::: Data to process :::
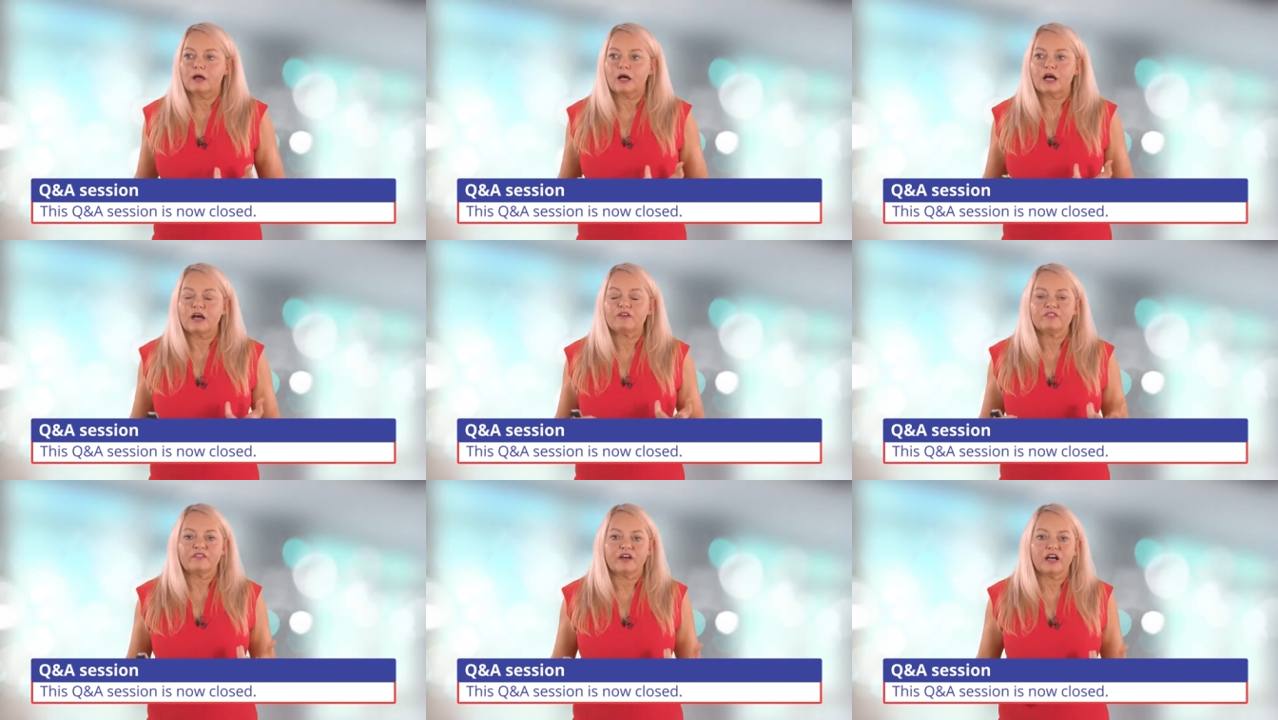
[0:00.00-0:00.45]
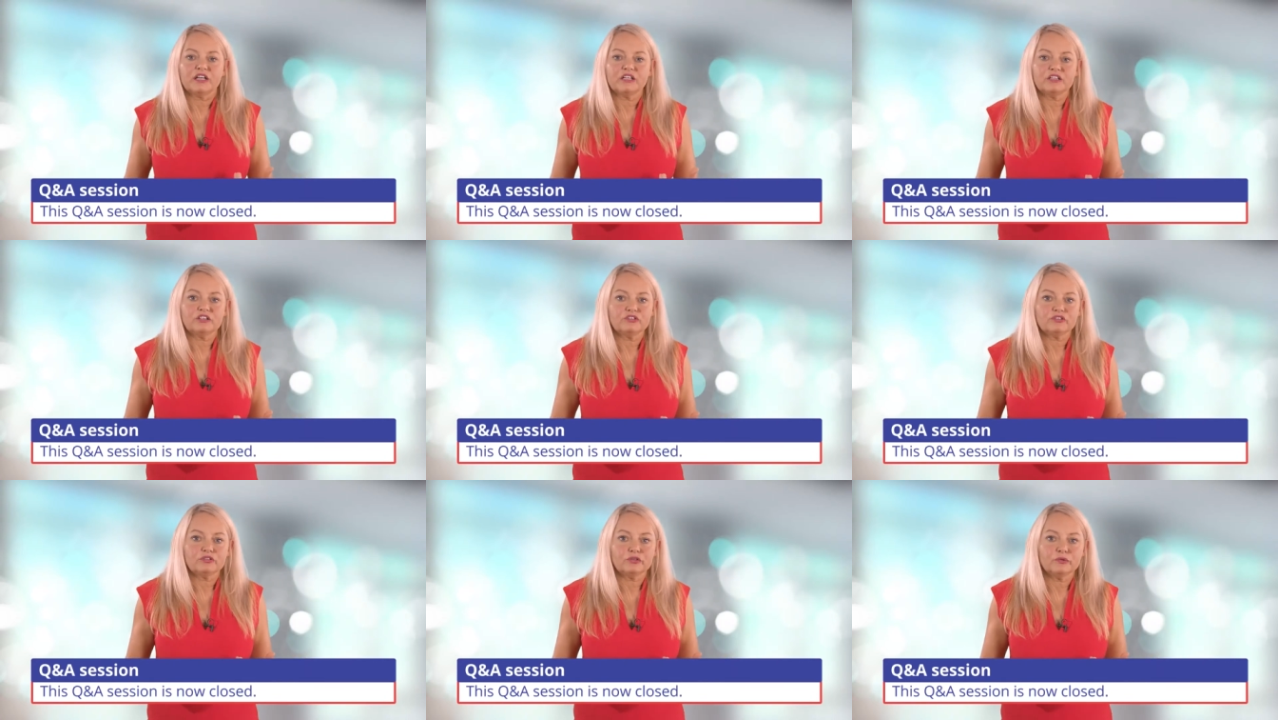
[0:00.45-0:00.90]
I find
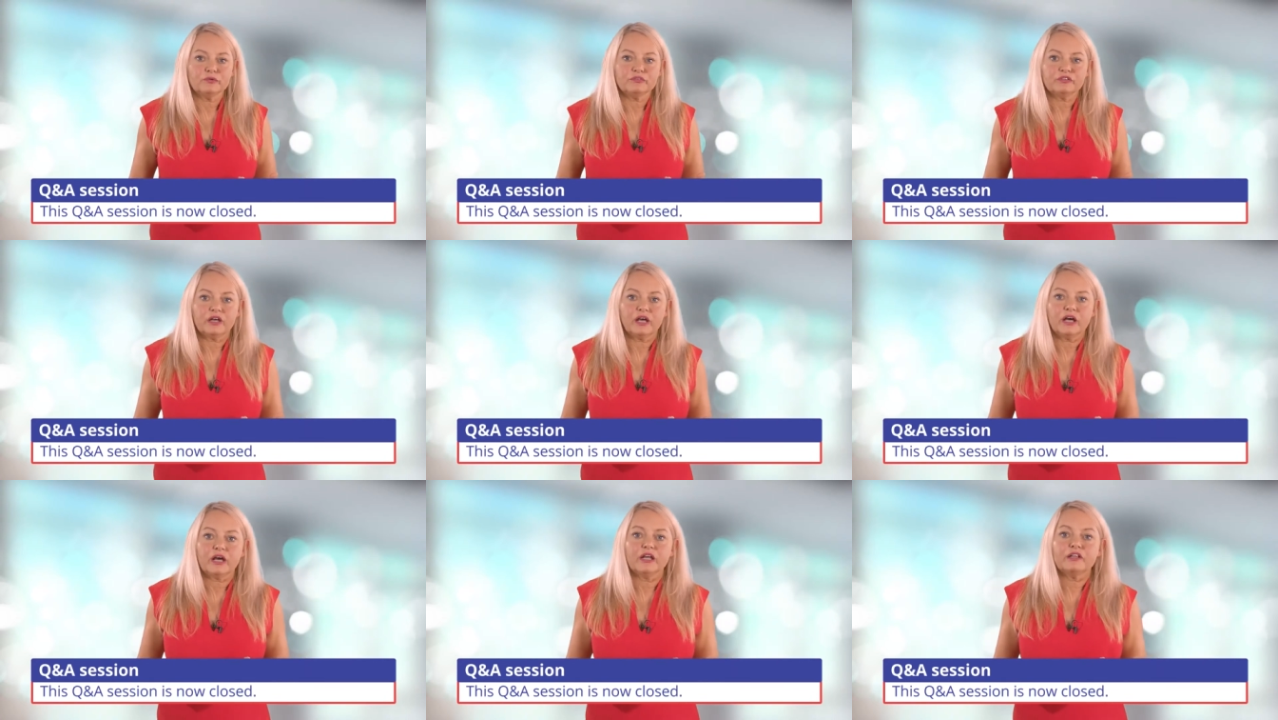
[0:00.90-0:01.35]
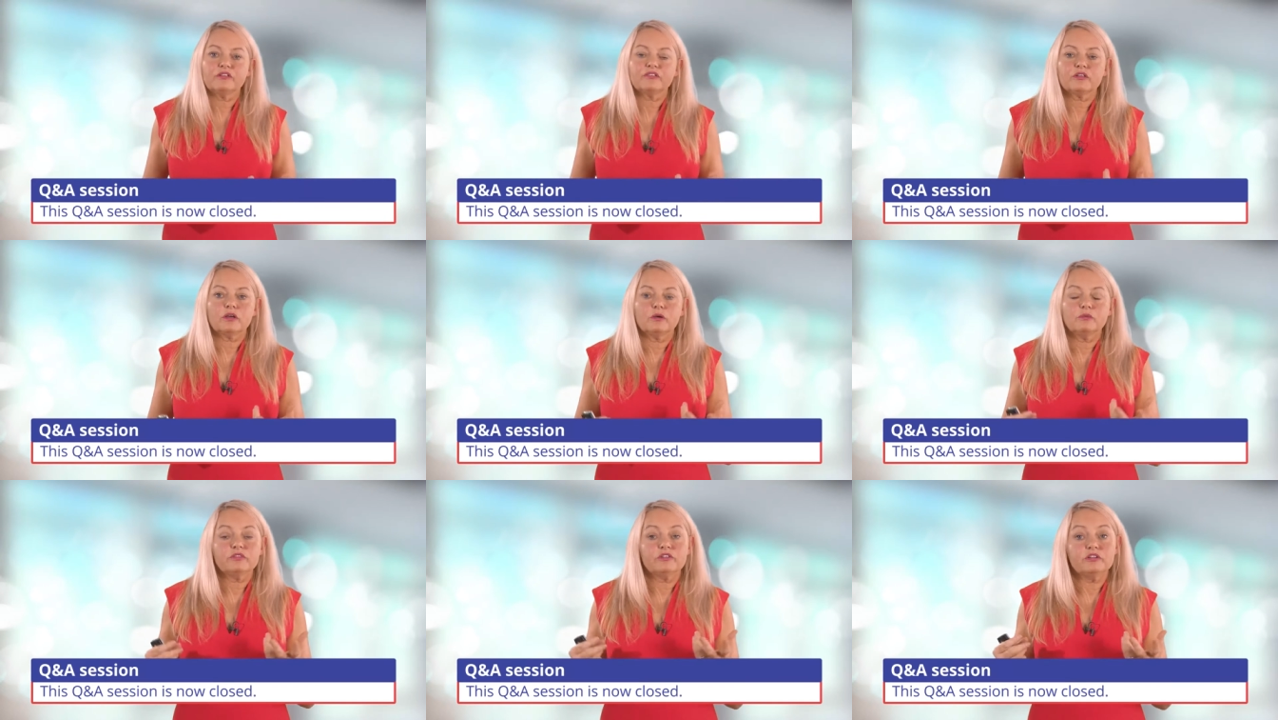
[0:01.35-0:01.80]
it too tight.
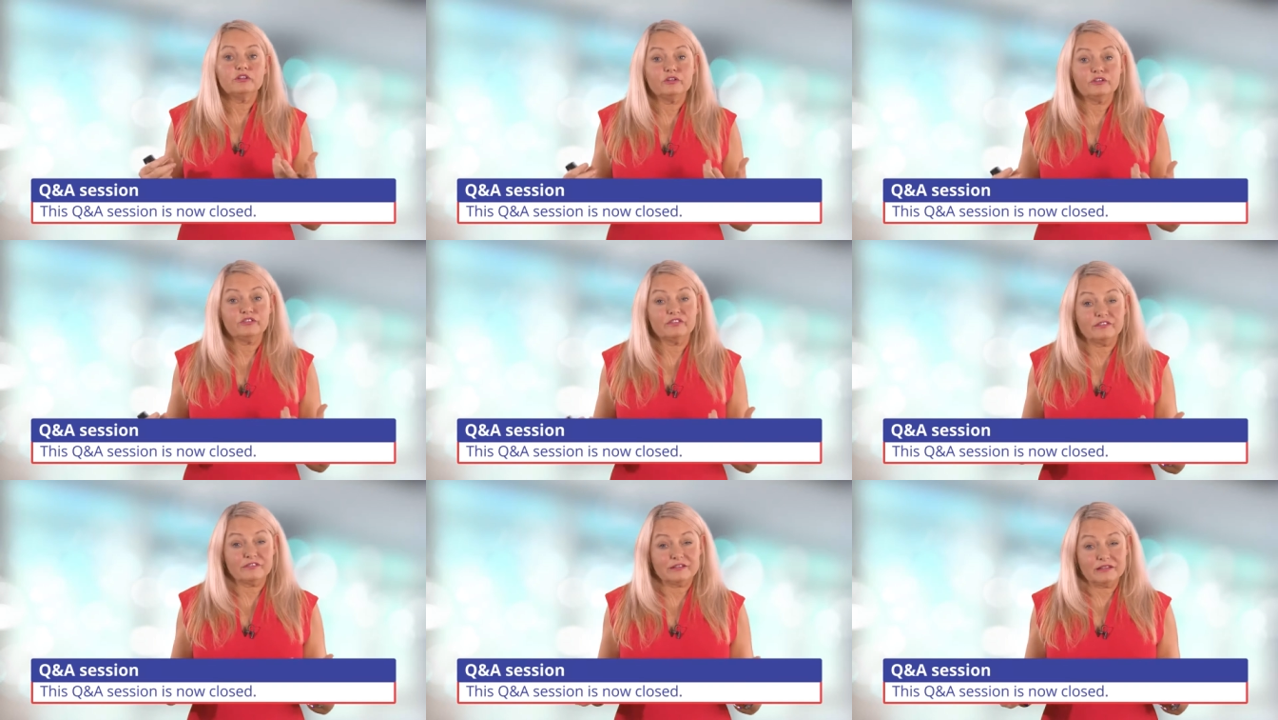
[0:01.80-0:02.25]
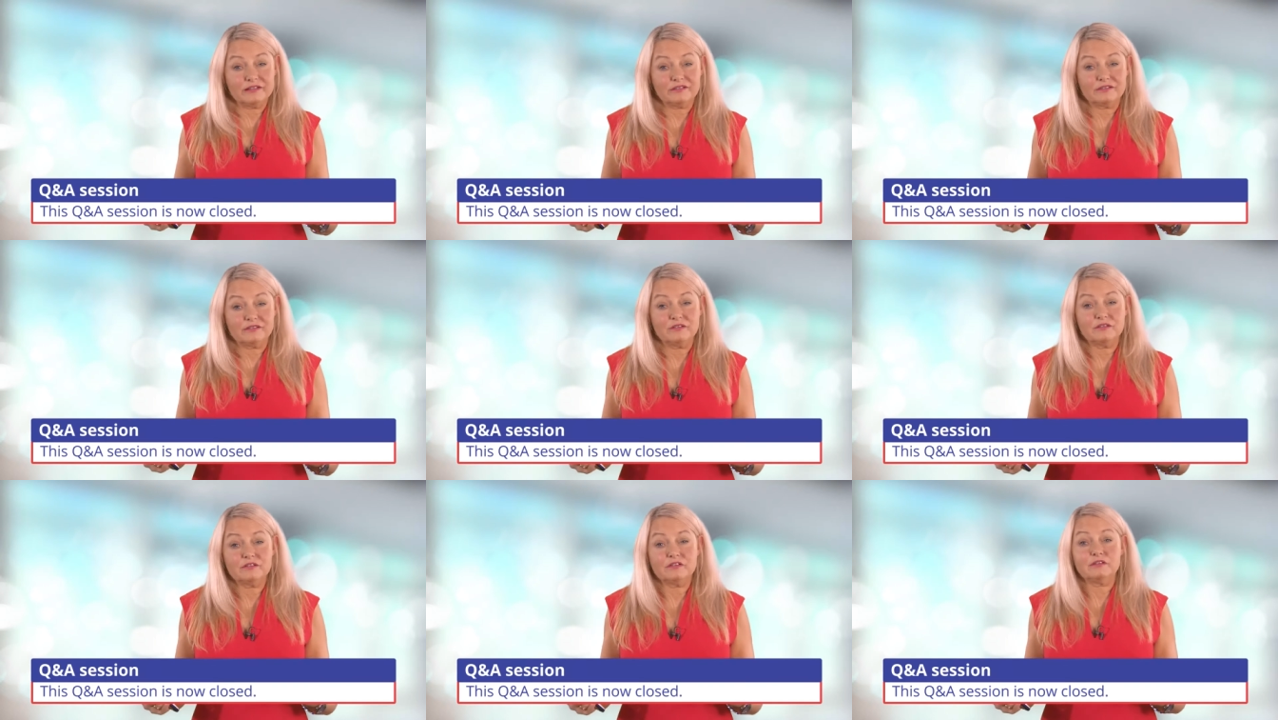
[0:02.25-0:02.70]
So the nurses
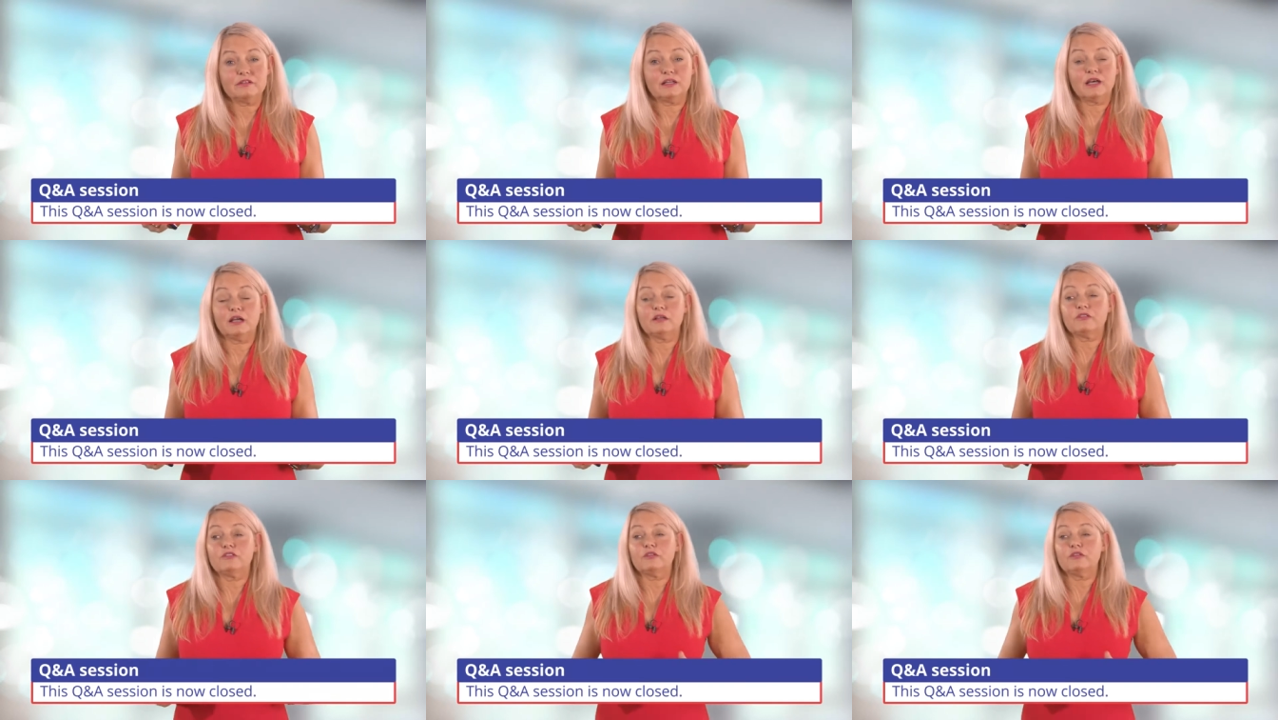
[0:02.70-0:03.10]
listened to that,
:::
• About this task: The data above needs to be retyped exactly, with the images left out.

• Output for this task:
[0:00.00-0:00.45]
[0:00.45-0:00.90]
I find
[0:00.90-0:01.35]
[0:01.35-0:01.80]
it too tight.
[0:01.80-0:02.25]
[0:02.25-0:02.70]
So the nurses
[0:02.70-0:03.10]
listened to that,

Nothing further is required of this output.